▸ **YOUR INSTRUCTIONS**
As an exercise, transcribe the data below in full and exactly, omitting pictures.
==================================================
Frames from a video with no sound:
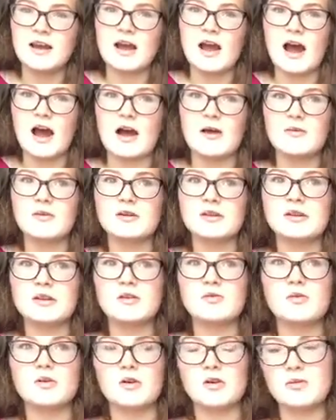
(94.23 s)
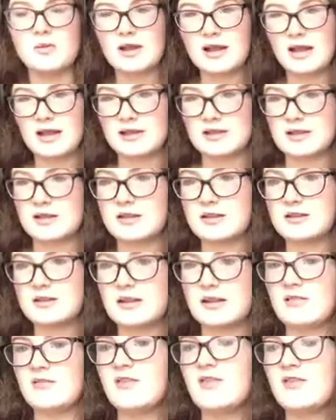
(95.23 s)
I would do all my lessons and
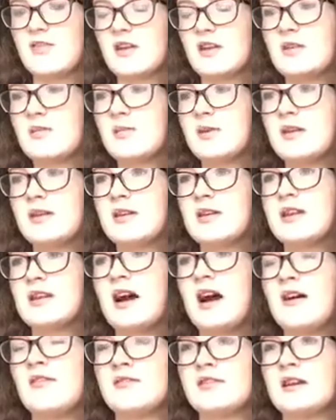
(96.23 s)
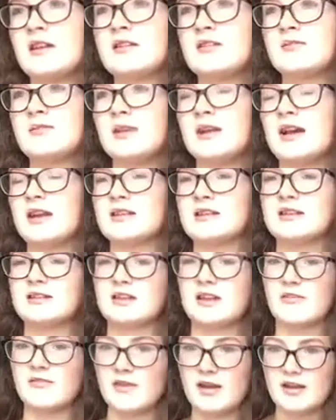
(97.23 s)
everything, but then after I'd done my lessons
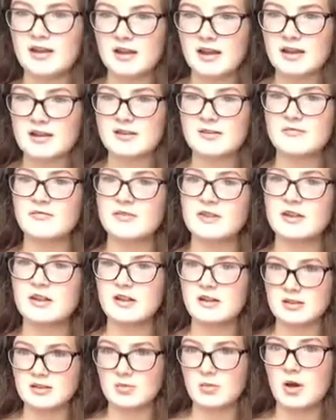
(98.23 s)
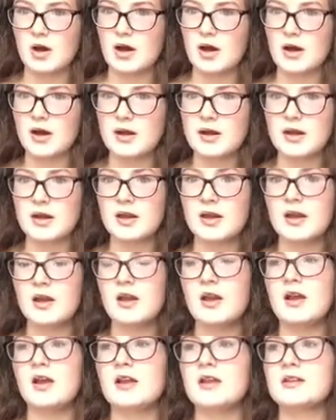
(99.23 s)
it felt like I'd done loads of work.
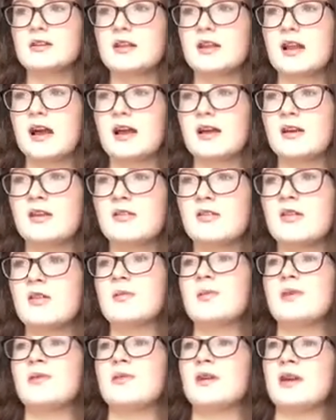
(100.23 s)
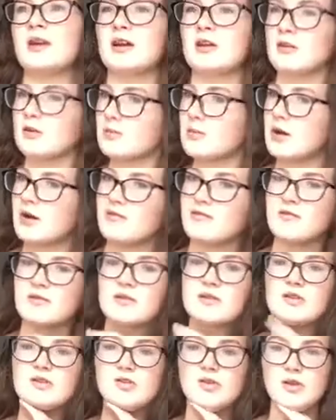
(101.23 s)
So like, normally when I come home from
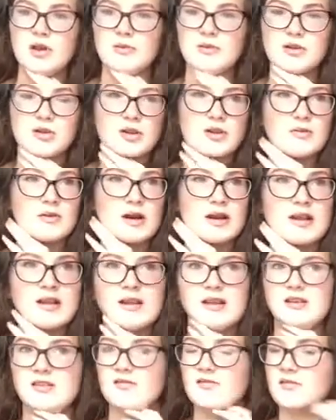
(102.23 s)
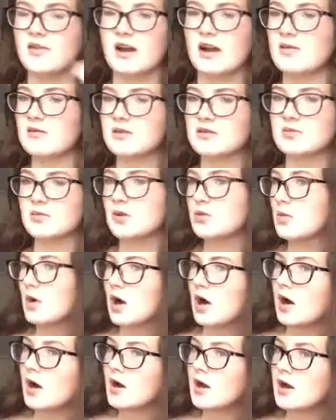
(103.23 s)
school I would do at least 3 hours more
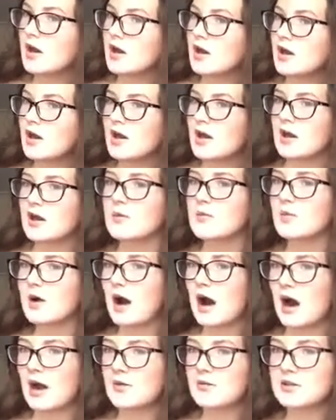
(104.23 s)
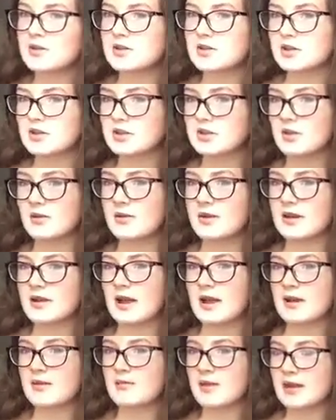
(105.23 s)
work, but I was just doing
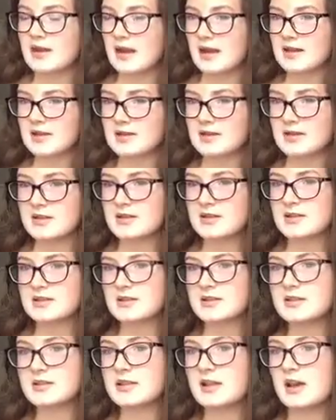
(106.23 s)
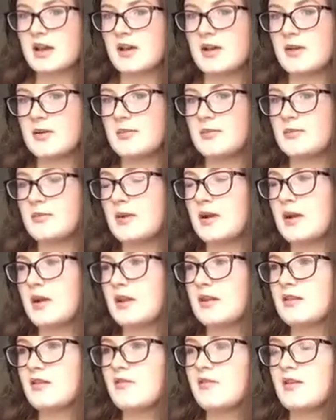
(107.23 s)
like my lessons in
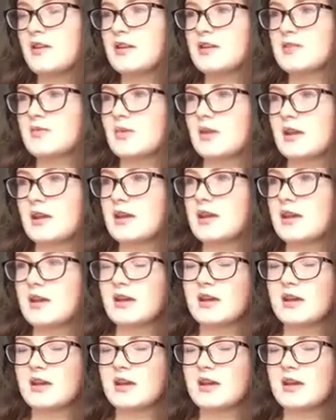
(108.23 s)
the first week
==================================================
▸ **WORKED SOLUTION**
Frames from a video with no sound:
(94.23 s)
(95.23 s)
I would do all my lessons and
(96.23 s)
(97.23 s)
everything, but then after I'd done my lessons
(98.23 s)
(99.23 s)
it felt like I'd done loads of work.
(100.23 s)
(101.23 s)
So like, normally when I come home from
(102.23 s)
(103.23 s)
school I would do at least 3 hours more
(104.23 s)
(105.23 s)
work, but I was just doing
(106.23 s)
(107.23 s)
like my lessons in
(108.23 s)
the first week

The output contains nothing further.